Human rights must be safeguarded while fighting coronavirus

and Emerging Technologies, Featured

By Branka Marijan and Cesar Jaramillo

As global anxiety grows about the profound impact of the COVID-19 crisis, it may seem that no stone should be left unturned to resolve it. But governments’ use of technology presents clear risks of misuse and abuse. As the crisis unfolds, the methods used by states to tackle it will demand careful public scrutiny, rooted on legitimate expectations of enhanced transparency.

To track and contain COVID-19, at least 30 countries are now employing a variety of technological approaches, including applications that collect phone location and health date and electronic bracelets. Drones are increasingly used to monitor public spaces and to ensure that individuals are abiding by quarantine regulations. Tech giants Apple and Google recently announced work on a coronavirus tracking tool for smartphones that can let users know when they come into contact with someone with COVID-19.
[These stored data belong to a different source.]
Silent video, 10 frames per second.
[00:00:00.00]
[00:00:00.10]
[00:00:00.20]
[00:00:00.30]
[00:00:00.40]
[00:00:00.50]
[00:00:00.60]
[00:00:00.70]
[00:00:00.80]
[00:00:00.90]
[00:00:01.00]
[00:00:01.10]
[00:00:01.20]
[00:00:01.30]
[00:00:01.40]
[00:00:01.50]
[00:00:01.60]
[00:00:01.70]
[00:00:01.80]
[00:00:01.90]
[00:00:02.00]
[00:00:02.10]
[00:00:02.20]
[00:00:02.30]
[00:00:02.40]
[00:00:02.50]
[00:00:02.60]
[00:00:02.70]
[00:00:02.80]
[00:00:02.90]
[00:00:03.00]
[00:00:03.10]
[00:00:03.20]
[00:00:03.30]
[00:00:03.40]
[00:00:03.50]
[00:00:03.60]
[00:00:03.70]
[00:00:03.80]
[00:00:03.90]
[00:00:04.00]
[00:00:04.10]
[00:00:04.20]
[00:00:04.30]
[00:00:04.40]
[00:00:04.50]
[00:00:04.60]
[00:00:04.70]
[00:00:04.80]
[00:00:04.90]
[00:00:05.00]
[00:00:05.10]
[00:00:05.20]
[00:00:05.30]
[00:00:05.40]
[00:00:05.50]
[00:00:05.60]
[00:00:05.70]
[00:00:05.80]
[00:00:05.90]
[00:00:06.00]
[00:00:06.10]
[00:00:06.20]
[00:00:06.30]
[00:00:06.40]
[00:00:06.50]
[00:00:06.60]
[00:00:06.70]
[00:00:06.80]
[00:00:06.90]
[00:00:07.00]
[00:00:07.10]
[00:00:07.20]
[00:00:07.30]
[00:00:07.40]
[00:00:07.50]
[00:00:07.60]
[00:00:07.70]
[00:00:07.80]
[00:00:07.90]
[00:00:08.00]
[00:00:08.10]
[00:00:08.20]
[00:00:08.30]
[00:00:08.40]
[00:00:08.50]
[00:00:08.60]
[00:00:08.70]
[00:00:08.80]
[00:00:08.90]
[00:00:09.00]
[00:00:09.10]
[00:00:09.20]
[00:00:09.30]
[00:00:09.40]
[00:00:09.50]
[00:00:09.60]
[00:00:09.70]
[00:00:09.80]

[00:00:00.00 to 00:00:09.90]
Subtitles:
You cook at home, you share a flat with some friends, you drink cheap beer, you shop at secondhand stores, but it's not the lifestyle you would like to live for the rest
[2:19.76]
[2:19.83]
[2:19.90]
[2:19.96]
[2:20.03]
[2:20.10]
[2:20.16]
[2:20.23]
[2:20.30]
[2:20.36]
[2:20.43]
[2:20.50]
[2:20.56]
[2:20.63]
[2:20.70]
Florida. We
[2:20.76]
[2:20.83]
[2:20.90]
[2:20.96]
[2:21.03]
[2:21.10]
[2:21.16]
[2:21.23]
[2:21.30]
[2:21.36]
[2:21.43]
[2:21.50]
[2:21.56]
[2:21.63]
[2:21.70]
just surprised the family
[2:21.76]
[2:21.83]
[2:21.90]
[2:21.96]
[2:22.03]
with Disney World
A joint civil-society statement released earlier this month by Human Rights Watch, Amnesty International, and more than 100 other organizations called upon governments to respect human rights when using digital surveillance technologies.

More than 300 Canadian groups endorsed various guiding principles to ensure that the Canadian government’s response to the pandemic fully respects human rights, including in relation to tracking and surveillance measures. The American Civil Liberties Union issued a set of recommended policies “against overreach and abuse” of the smartphone application announced by Apple and Google.

To maintain public trust and support for different technological initiatives, governments must provide complete information on their scope, duration, safeguards, and specific objectives. At a minimum, the following questions require credible, timely responses:

Exactly what measures are being implemented?

It is the responsibility of the government to keep the public well informed — particularly those who are affected by its decisions. Moreover, widespread surveillance of individuals who do not pose a direct threat requires a solid and transparent justification by government. The public also needs to know whether anyone is being monitored without their knowledge and whether measures are voluntary or compulsory.